Commissioned by local leaders in 2015, this statue in front of the Margaret E. Morton Government Center commemorates the life and work of inventor Lewis Howard Latimer who invented and patented the carbon filament used in many of the most important inventions at the turn of the century. The son of runaway slaves, Latimer was a draftsman worked closely with other inventors such as Thomas Edison and Alexander Graham Bell to design innovations that led to the telephone and incandescent lighting. Latimer came to Bridgeport in 1880 to take a job with Hiram Maxim at U.S. Electric Lighting Company. He later worked for Edison Lighting Company and General Electric in New York City.
Mclevy Hall is located in Downtown Bridgeport Connecticut, in the historic Golden Hill District.It is designed by Alexander Jackson Davis. It was formerly known as Bridgeport City Hall. It was renamed after Jasper Mclevy in 1966 the Mayor of Bridgeport from 1933-1954.It was the site where President Abraham Lincoln spoke.
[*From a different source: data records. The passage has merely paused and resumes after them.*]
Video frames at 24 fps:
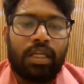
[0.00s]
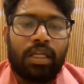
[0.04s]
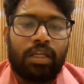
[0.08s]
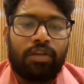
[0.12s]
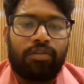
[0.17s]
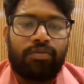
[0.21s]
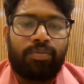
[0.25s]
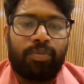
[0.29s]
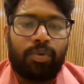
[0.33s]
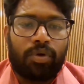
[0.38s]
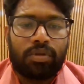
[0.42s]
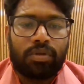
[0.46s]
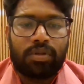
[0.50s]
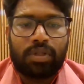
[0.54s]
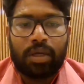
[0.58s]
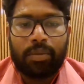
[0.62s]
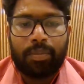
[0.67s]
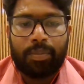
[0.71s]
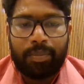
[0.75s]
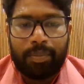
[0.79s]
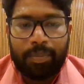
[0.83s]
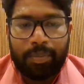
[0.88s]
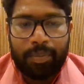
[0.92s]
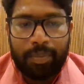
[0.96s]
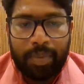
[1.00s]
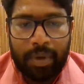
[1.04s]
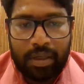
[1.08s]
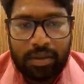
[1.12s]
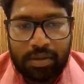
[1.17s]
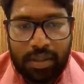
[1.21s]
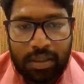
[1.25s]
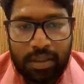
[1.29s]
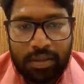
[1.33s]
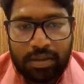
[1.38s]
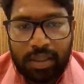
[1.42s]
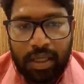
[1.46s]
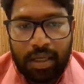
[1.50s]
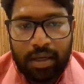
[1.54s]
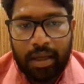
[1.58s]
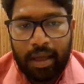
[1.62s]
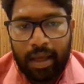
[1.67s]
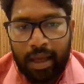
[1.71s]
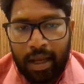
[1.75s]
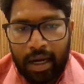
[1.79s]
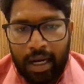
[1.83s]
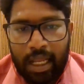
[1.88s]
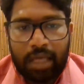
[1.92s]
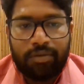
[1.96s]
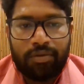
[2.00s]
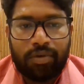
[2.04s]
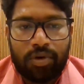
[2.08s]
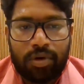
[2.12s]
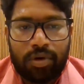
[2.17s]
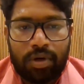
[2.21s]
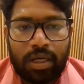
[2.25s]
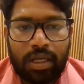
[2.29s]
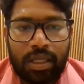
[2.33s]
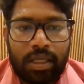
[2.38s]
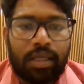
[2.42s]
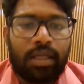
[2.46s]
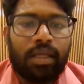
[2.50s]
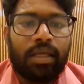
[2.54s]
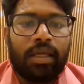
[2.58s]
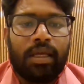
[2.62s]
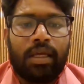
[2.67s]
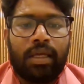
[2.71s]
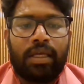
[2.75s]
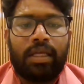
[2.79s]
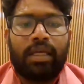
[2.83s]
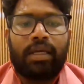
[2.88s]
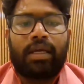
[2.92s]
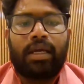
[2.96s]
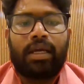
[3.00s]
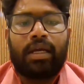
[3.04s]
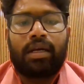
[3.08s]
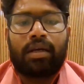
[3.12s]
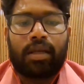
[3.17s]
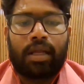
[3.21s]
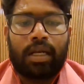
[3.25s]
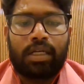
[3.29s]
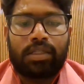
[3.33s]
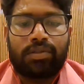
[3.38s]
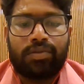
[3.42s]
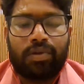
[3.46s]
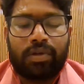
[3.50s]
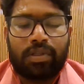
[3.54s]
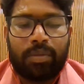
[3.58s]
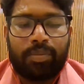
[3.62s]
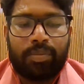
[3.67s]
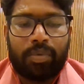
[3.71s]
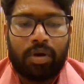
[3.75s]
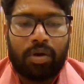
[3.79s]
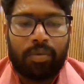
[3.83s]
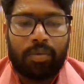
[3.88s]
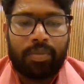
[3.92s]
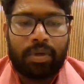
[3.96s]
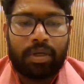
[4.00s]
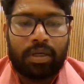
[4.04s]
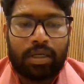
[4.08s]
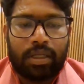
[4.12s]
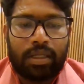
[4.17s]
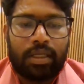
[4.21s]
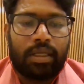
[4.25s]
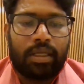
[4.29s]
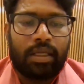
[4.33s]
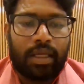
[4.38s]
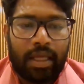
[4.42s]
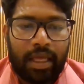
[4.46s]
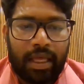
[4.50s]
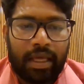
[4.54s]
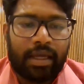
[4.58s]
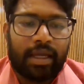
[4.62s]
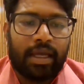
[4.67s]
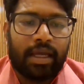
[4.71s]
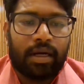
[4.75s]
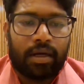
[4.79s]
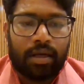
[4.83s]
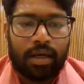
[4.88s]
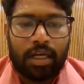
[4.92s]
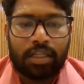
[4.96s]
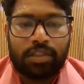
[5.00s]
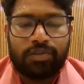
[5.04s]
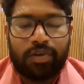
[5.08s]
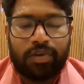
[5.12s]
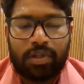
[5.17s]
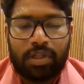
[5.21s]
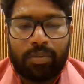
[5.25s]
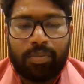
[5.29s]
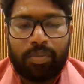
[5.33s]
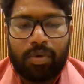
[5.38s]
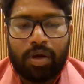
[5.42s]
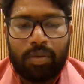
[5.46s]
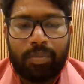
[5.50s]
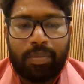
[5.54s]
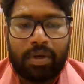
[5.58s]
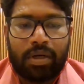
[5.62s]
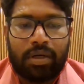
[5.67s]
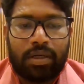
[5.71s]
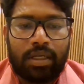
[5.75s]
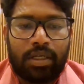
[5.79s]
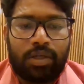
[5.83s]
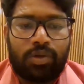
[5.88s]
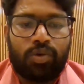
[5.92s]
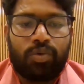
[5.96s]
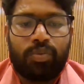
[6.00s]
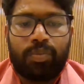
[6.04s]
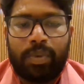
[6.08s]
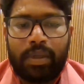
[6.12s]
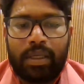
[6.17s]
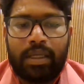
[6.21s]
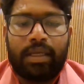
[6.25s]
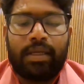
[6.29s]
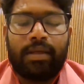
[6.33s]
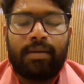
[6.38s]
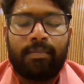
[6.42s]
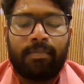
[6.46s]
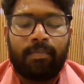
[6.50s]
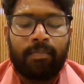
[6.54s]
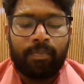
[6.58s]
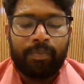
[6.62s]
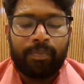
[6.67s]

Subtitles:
If both the persons are alive only, he can transfer the property. A can transfer the property to B.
The Housatonic Museum of Art (HMA) stands as one of the premier college art collections in the United States. Scattered throughout the Housatonic Community College Campus and located within the university’s Lafayette Hall, the free and permanent collections at this museum traverse centuries and art forms to enhance the cultural life of Bridgeport students and residents. While strolling through the campus hallways, visitors are greeted with 18th, 19th, and 20th century works of art, as well as ethnographic objects from Africa, the Americas, and Oceania. These collections are quite unique to the Housatonic campus, and permanent exhibitions remain on continuous display throughout the 300,000 square-foot facility. Within the permanent collection, visitors can view and interact over 4,000 works of art from various time periods, and some of the most famous artists featured at this museum include Renoir, Picasso, Matisse, Ansel Adams, Klimt, and many others. The Burt Chernow Gallery, named after the museum’s founder, offers rotating exhibitions every six weeks that feature national, regional, and even local artists as well as art shows.
This Craftsman-style building was originally built in 1911 as a synagogue for Congregation B'nai Israel (CBI), a community of German Jews. The former Orthodox congregation organized during the 1850s, making it one of the oldest in Connecticut. For over 50 years, the congregation did not have a permanent, designated synagogue, however, and members worshiped in homes and workplaces. The 1911 construction of this Park Avenue synagogue provided a stable religious and community space.
Klein Memorial Auditorium was completed in 1938 and has played host to notable historical figures throughout history. Sixteen American presidents have visited the Park City over the years, and several of these leaders have spoken at Klein Memorial. In addition, leading Americans such as Eleanor Roosevelt, Martin Luther King Jr., Malcolm X, and the American Union Leader Jimmy Hoffa have addressed crowds at Klein Auditorium.